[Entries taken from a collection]
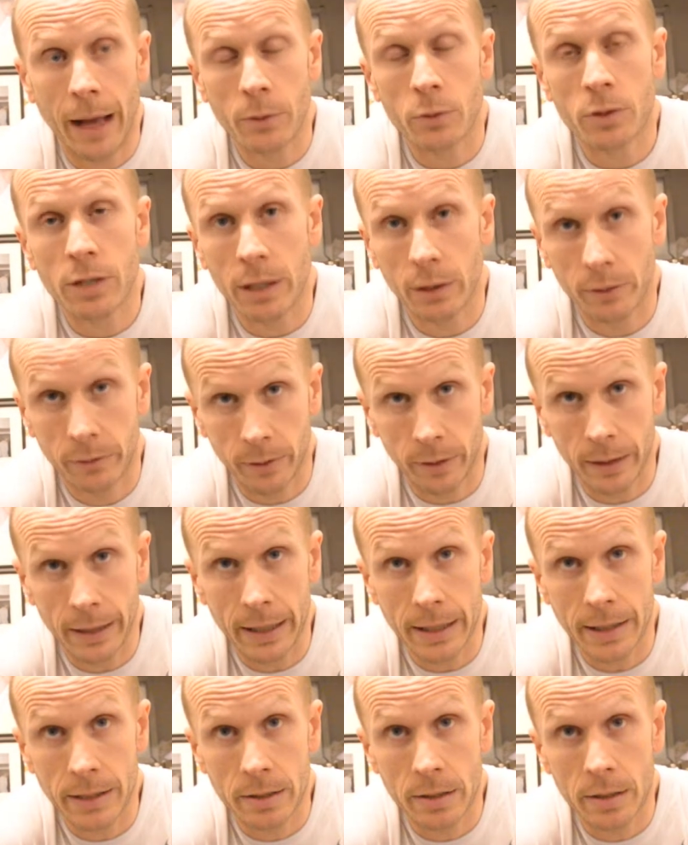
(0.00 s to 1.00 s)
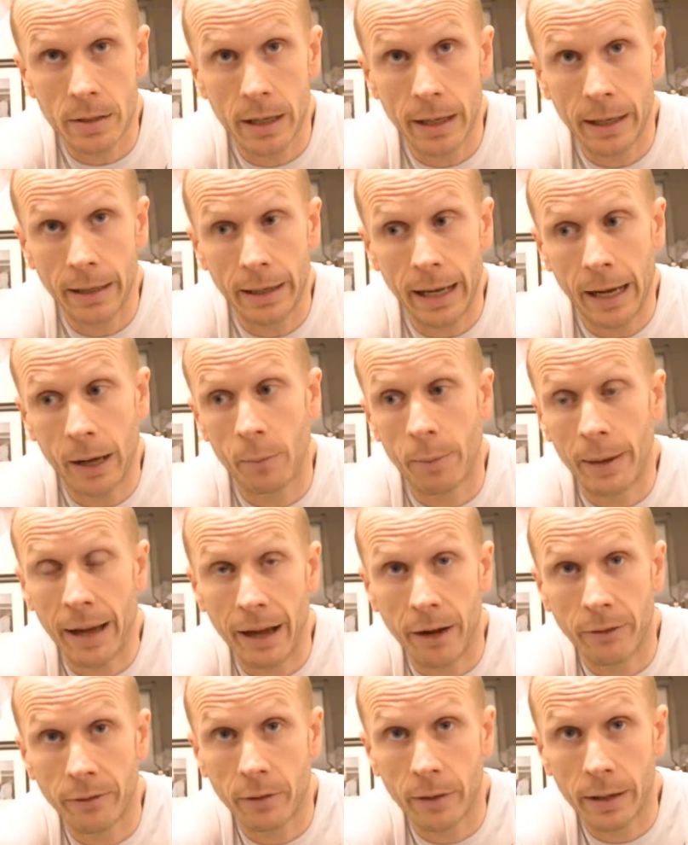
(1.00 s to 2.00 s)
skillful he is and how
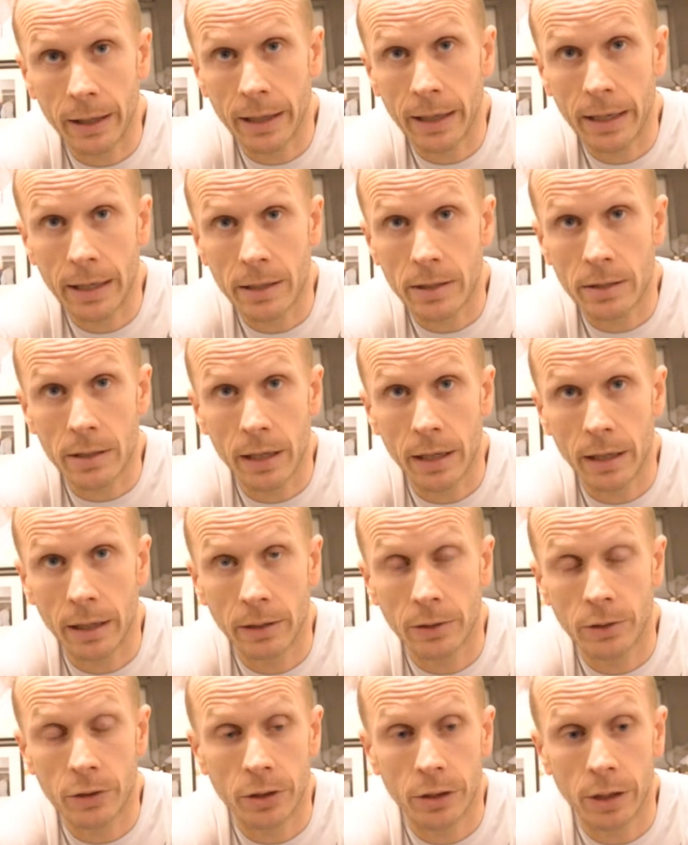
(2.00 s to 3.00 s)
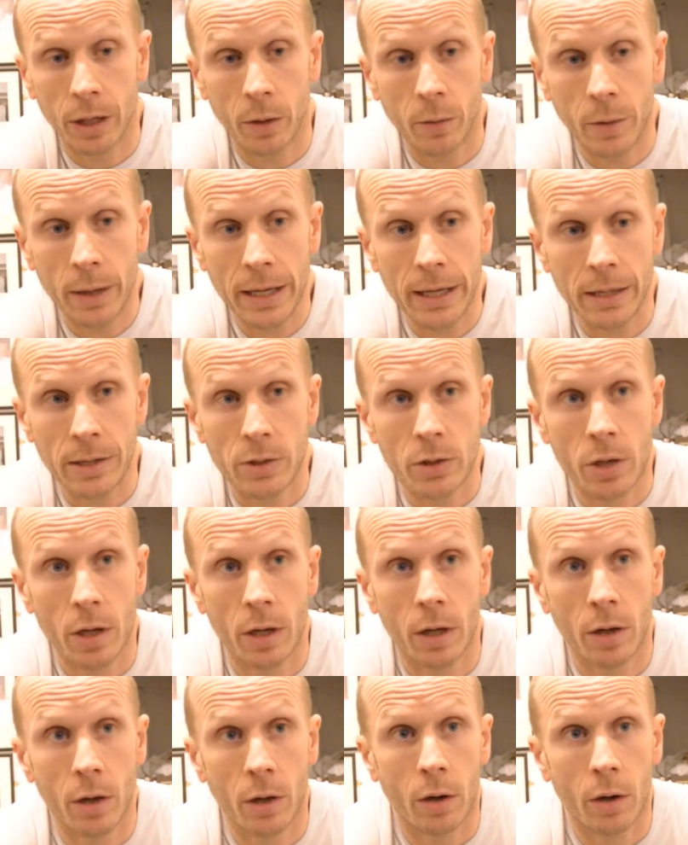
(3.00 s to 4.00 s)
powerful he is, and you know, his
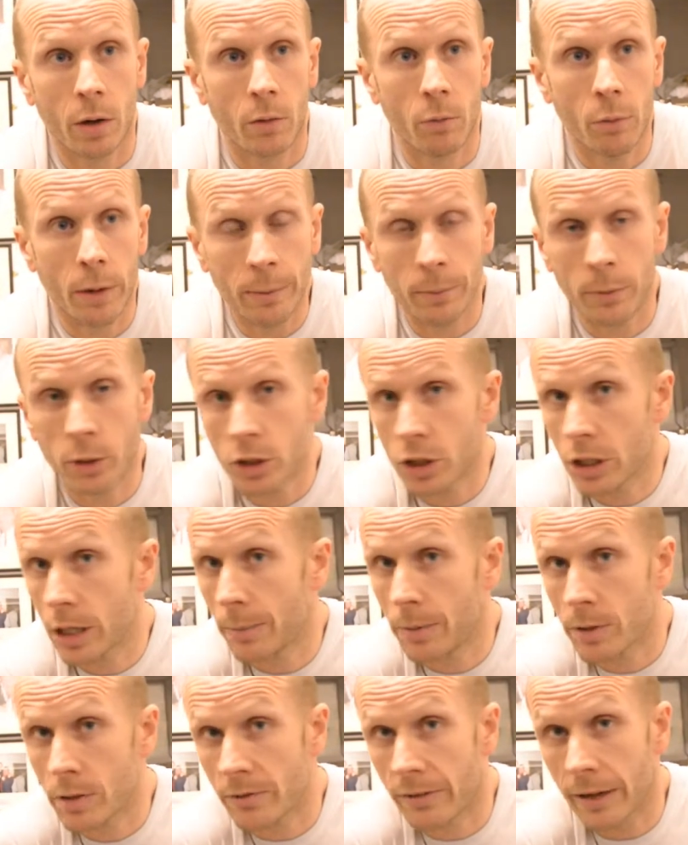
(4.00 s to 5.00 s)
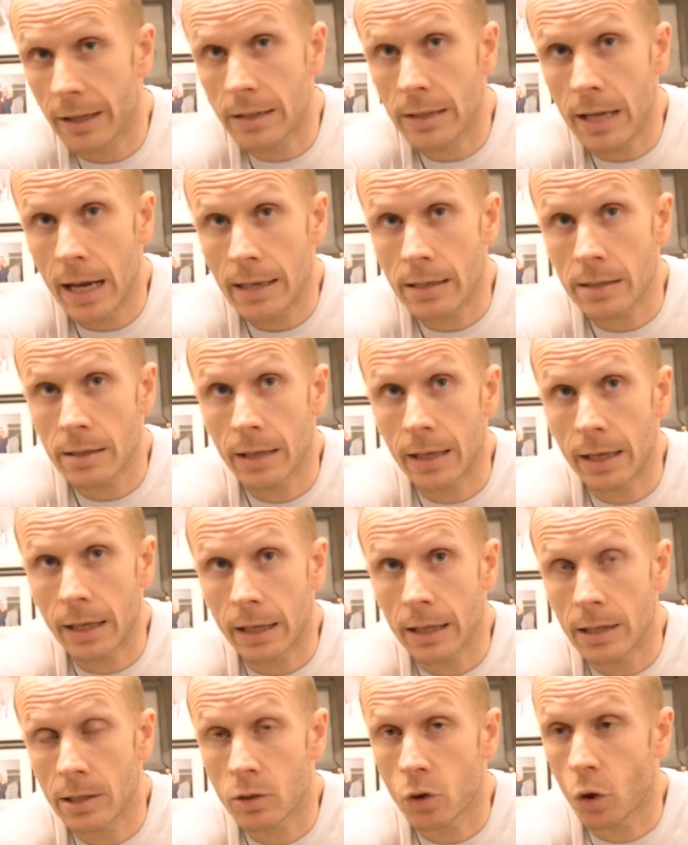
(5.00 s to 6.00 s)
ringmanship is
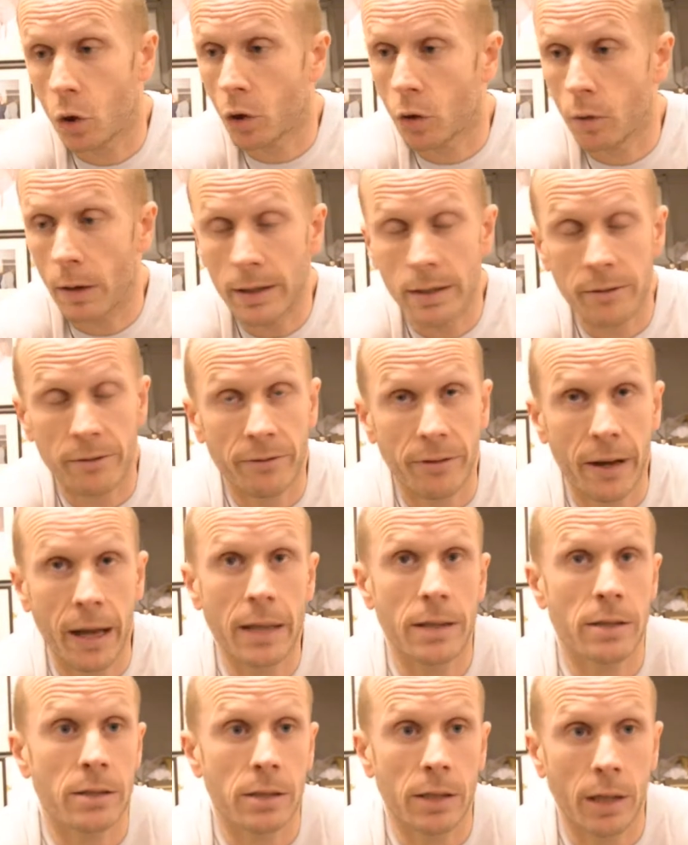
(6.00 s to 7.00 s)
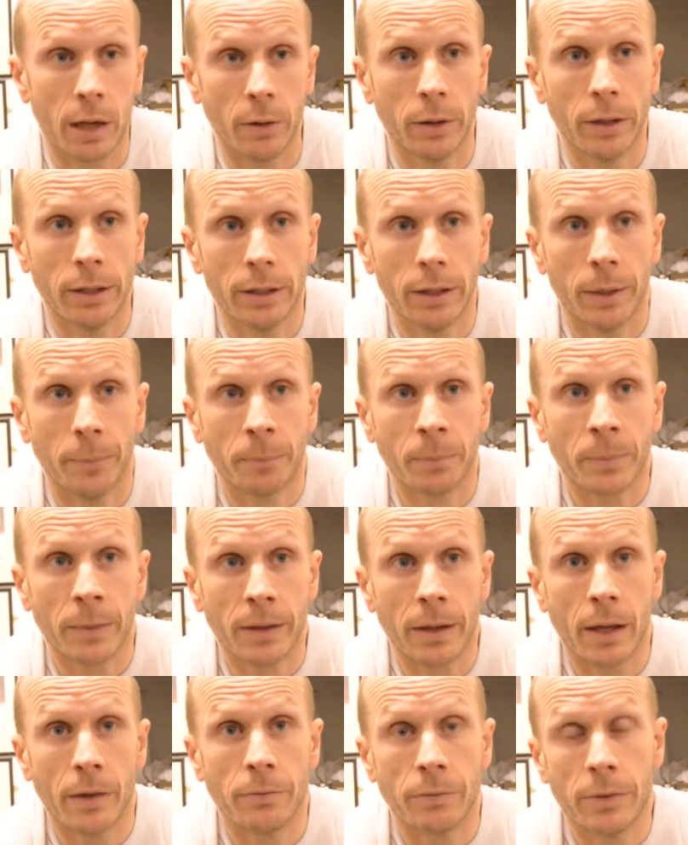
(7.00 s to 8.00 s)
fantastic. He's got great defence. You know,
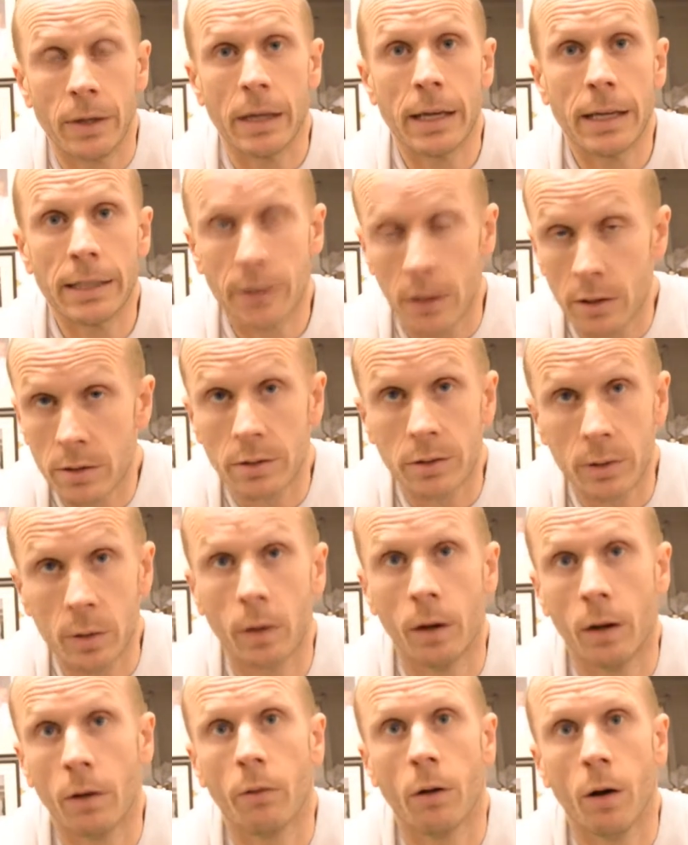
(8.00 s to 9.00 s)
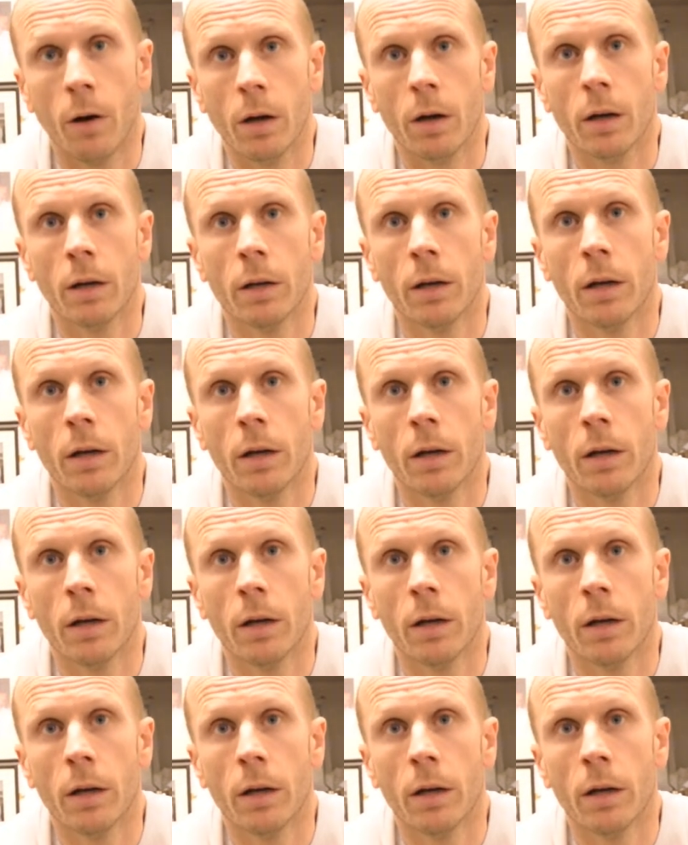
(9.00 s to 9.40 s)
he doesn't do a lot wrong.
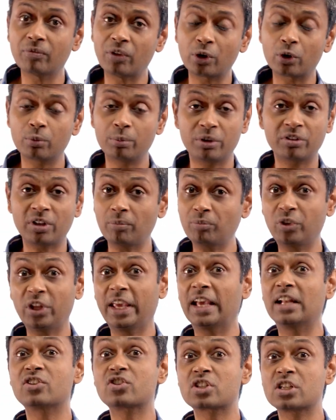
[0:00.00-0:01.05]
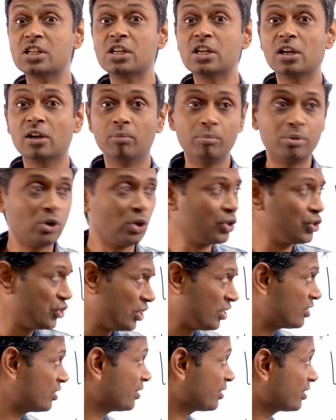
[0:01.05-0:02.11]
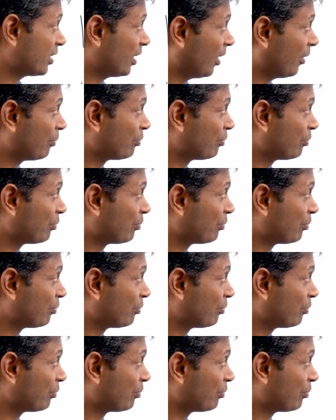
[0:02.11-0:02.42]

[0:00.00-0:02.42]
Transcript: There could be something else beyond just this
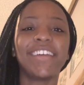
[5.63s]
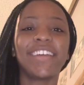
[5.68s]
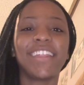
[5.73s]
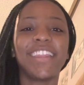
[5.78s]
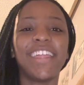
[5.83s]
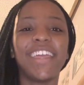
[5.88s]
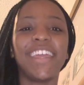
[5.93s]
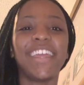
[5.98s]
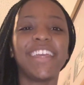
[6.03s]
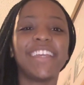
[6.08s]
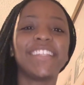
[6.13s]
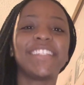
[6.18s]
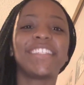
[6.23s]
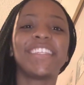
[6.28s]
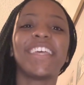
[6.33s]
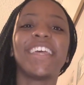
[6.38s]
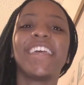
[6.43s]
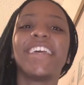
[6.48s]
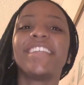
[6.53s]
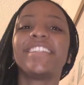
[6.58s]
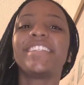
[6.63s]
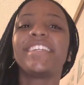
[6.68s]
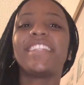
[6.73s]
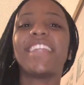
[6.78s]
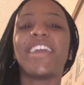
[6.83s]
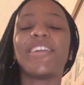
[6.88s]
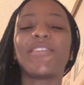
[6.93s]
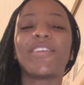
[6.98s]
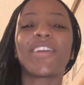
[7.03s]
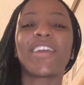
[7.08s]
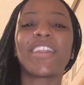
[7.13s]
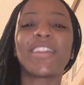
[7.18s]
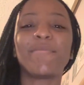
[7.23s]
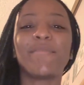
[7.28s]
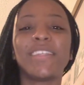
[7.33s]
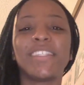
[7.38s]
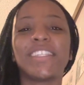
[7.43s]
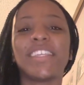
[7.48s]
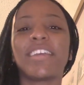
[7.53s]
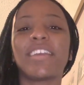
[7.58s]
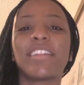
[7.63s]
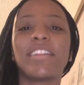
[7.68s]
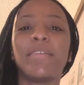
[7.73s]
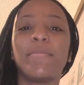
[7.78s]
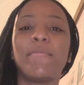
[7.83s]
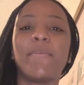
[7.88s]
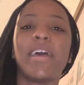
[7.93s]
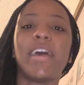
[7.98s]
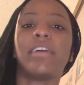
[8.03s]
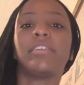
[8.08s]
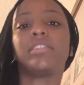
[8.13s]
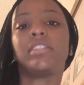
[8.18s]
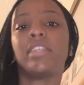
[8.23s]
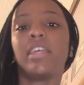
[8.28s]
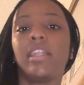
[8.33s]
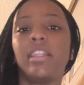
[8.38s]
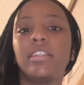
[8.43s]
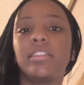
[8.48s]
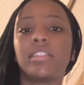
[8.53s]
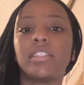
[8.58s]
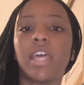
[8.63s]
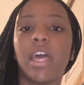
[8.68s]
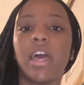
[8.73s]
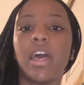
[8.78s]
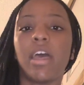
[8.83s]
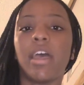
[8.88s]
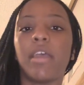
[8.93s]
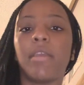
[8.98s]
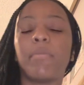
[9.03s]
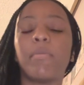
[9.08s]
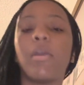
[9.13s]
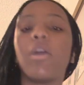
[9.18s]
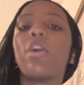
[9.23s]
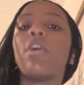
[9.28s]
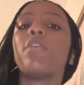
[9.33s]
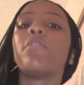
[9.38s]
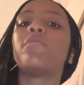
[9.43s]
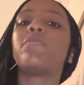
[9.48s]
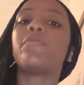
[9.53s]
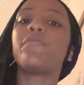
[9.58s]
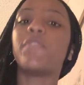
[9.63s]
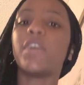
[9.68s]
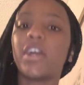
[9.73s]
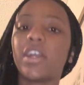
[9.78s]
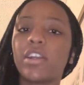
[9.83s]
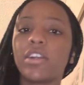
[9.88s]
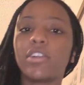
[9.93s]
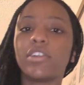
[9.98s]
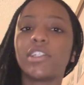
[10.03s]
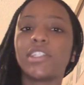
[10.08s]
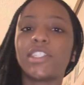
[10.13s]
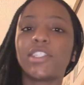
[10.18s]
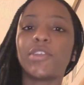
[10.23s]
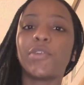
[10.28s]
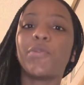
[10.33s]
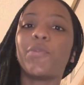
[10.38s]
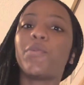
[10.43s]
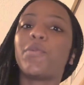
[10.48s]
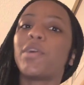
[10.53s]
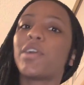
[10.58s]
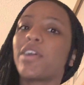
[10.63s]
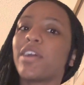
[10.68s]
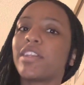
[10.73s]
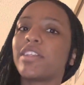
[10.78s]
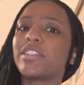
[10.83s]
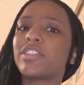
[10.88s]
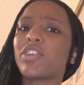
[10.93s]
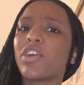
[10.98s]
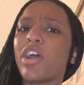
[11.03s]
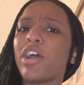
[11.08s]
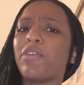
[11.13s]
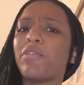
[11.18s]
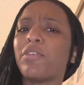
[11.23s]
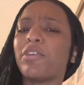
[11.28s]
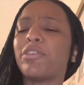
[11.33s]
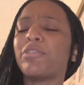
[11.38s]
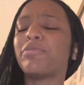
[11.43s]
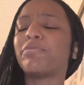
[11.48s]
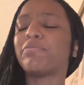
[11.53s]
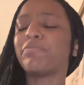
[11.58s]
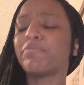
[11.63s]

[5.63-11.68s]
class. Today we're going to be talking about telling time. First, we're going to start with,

→ WHAT IS REQUIRED
Leaving aside the images, write out every entry above exactly.

→ ANSWER FOR THE TASK
(0.00 s to 1.00 s)
(1.00 s to 2.00 s)
skillful he is and how
(2.00 s to 3.00 s)
(3.00 s to 4.00 s)
powerful he is, and you know, his
(4.00 s to 5.00 s)
(5.00 s to 6.00 s)
ringmanship is
(6.00 s to 7.00 s)
(7.00 s to 8.00 s)
fantastic. He's got great defence. You know,
(8.00 s to 9.00 s)
(9.00 s to 9.40 s)
he doesn't do a lot wrong.
[0:00.00-0:01.05]
[0:01.05-0:02.11]
[0:02.11-0:02.42]

[0:00.00-0:02.42]
Transcript: There could be something else beyond just this
[5.63s]
[5.68s]
[5.73s]
[5.78s]
[5.83s]
[5.88s]
[5.93s]
[5.98s]
[6.03s]
[6.08s]
[6.13s]
[6.18s]
[6.23s]
[6.28s]
[6.33s]
[6.38s]
[6.43s]
[6.48s]
[6.53s]
[6.58s]
[6.63s]
[6.68s]
[6.73s]
[6.78s]
[6.83s]
[6.88s]
[6.93s]
[6.98s]
[7.03s]
[7.08s]
[7.13s]
[7.18s]
[7.23s]
[7.28s]
[7.33s]
[7.38s]
[7.43s]
[7.48s]
[7.53s]
[7.58s]
[7.63s]
[7.68s]
[7.73s]
[7.78s]
[7.83s]
[7.88s]
[7.93s]
[7.98s]
[8.03s]
[8.08s]
[8.13s]
[8.18s]
[8.23s]
[8.28s]
[8.33s]
[8.38s]
[8.43s]
[8.48s]
[8.53s]
[8.58s]
[8.63s]
[8.68s]
[8.73s]
[8.78s]
[8.83s]
[8.88s]
[8.93s]
[8.98s]
[9.03s]
[9.08s]
[9.13s]
[9.18s]
[9.23s]
[9.28s]
[9.33s]
[9.38s]
[9.43s]
[9.48s]
[9.53s]
[9.58s]
[9.63s]
[9.68s]
[9.73s]
[9.78s]
[9.83s]
[9.88s]
[9.93s]
[9.98s]
[10.03s]
[10.08s]
[10.13s]
[10.18s]
[10.23s]
[10.28s]
[10.33s]
[10.38s]
[10.43s]
[10.48s]
[10.53s]
[10.58s]
[10.63s]
[10.68s]
[10.73s]
[10.78s]
[10.83s]
[10.88s]
[10.93s]
[10.98s]
[11.03s]
[11.08s]
[11.13s]
[11.18s]
[11.23s]
[11.28s]
[11.33s]
[11.38s]
[11.43s]
[11.48s]
[11.53s]
[11.58s]
[11.63s]

[5.63-11.68s]
class. Today we're going to be talking about telling time. First, we're going to start with,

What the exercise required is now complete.